Morgan Nolte, PT, DPT (26:01)
let's go back to
the cholesterol conversation. was it the glycocalyx? Am I saying that correctly? Okay.
Daniel Trevor (26:08)
Yeah, glycocalyx. Yeah. Well, there's, there's
glycocalyx in different places like in the mitochondria and so forth like that. But what I'm talking about is the glycocalyx in the arteries.
Morgan Nolte, PT, DPT (26:18)
Okay, so is that kind of within the endothelium, like that inner lining of the blood vessel?
Daniel Trevor (26:23)
Yes, it acts as the first, when you look at, have a picture of that in chapter one too. It shows it a microscopic picture of this glycocalyx. looks like this hairy fuzzy kind of thing. And that act again, access the first line of protection against the small dense LDL, which is the bad boy, which I explained all about in chapter 19. which is. Yeah.
Morgan Nolte, PT, DPT (26:44)
That's what I wanted to ask about you next, because I think
that you mentioned that, but for some people who aren't familiar, that would have gone over their head, or maybe they didn't even notice that. Can you describe a little bit on the small dense LDL particles? Because people, the general population, have absolutely no idea the difference between cholesterol and then the LDL particles. Can you explain that difference?
Daniel Trevor (27:10)
Yes, absolutely. Well, see the doctors, what they freak out about is when they see your LDL go up. But when you get on a healthy, low carb diet, your LDL does go up, but your HDL goes up, which is the good cholesterol and your triglycerides go down. I mean, all your numbers look beautiful, but why is this LDL? See, first of all, they look at the total LDL and they don't do what's called a fractionation or an NMR lipoprofile.
nuclear magnetic resonance lipoprofile. And what that does is there are two kinds that they've labeled of this LDL. There's the large, healthy, buoyant LDL particles, which are benign. don't do it. They're very healthy for you. And then you have the pattern. That's called pattern A. And the pattern B is the small, dense LDL particles, which are the dangerous ones. They're the ones that can get
Into the invade the artery wall after you've destroyed the glycocalyx with all the carbs and sugar, they can invade the artery wall through this process called transcytosis. And they get stuck into this space called the intimate media space. I don't want to get too sciencey for your audience.
Morgan Nolte, PT, DPT (28:19)
No, I
think it's helpful to understand, okay, what are the steps here? Yeah, you're doing great.
Daniel Trevor (28:23)
Yeah,
so they get stuck there and it builds a plaque over time. And this plaque that builds up there is this soft inflamed liquid plaque. And what happens in a heart attack is over time, this soft, dangerous plaque can rupture into through the endothelium, which is the lining, you've got to remember, it's underneath, it's rupturing through the lining of the arteries into what's called the lumen where the blood flows.
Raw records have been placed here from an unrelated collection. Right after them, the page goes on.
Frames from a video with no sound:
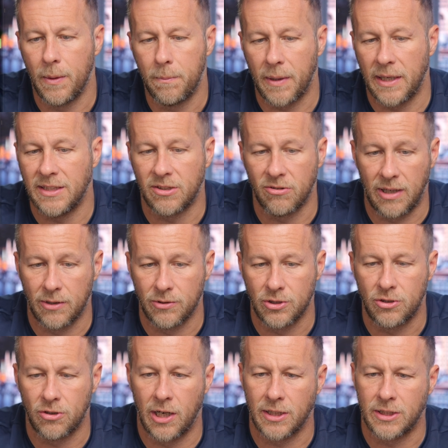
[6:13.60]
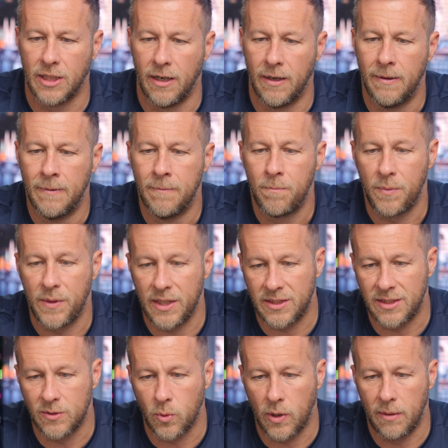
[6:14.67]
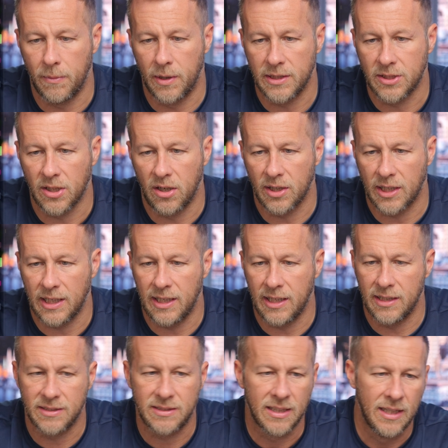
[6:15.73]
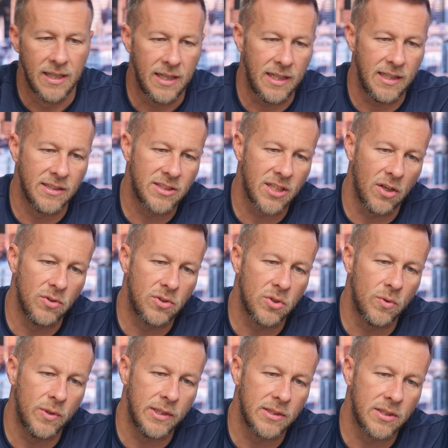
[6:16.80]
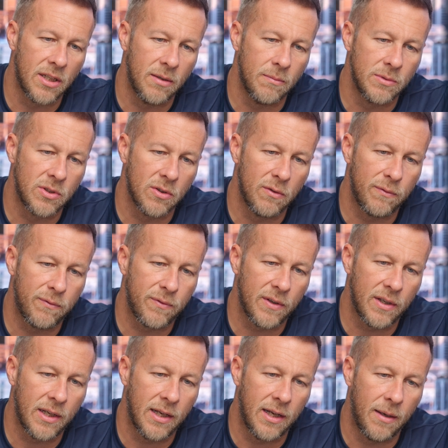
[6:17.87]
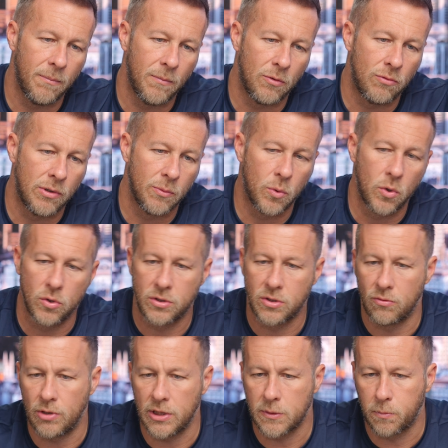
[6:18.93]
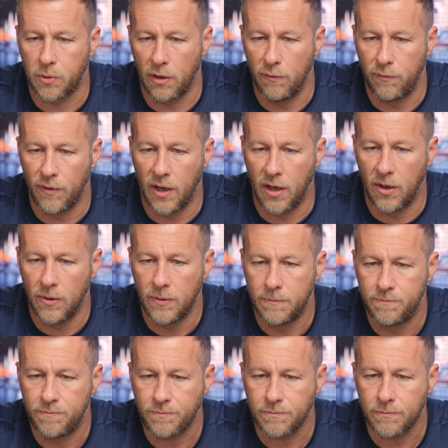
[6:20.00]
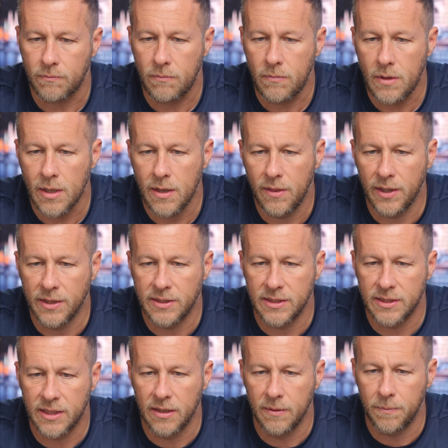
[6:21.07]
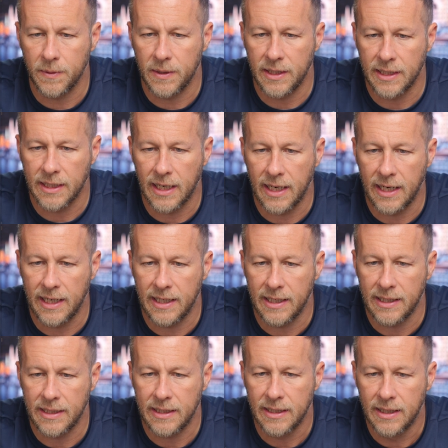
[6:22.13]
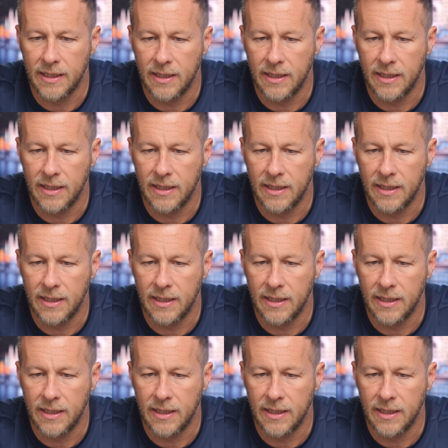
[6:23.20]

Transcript: based around structure, this is where my target is. In total, in terms of reward to risk profile, this is going to be a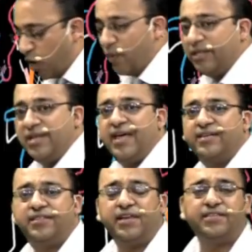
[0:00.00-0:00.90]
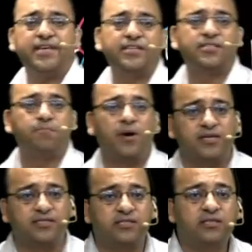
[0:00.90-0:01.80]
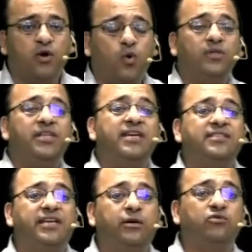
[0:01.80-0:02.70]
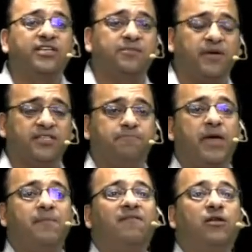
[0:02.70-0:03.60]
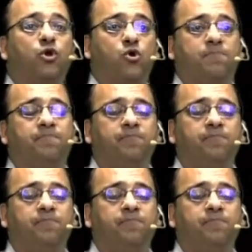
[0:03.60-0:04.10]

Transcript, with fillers: over the next 3-6 months, over the next three to six months, baby will grow.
the inflamed plaque touches blood, creates a clot, goes downstream so to speak, and if it goes to your heart you have a heart attack, and if it goes to your stroke, if it goes to your brain you have a stroke. And that's something you really want to avoid too because strokes are the number one cause of permanent disability. I mean, you know, it's devastating to some people. You can't walk, you can't talk, you can't...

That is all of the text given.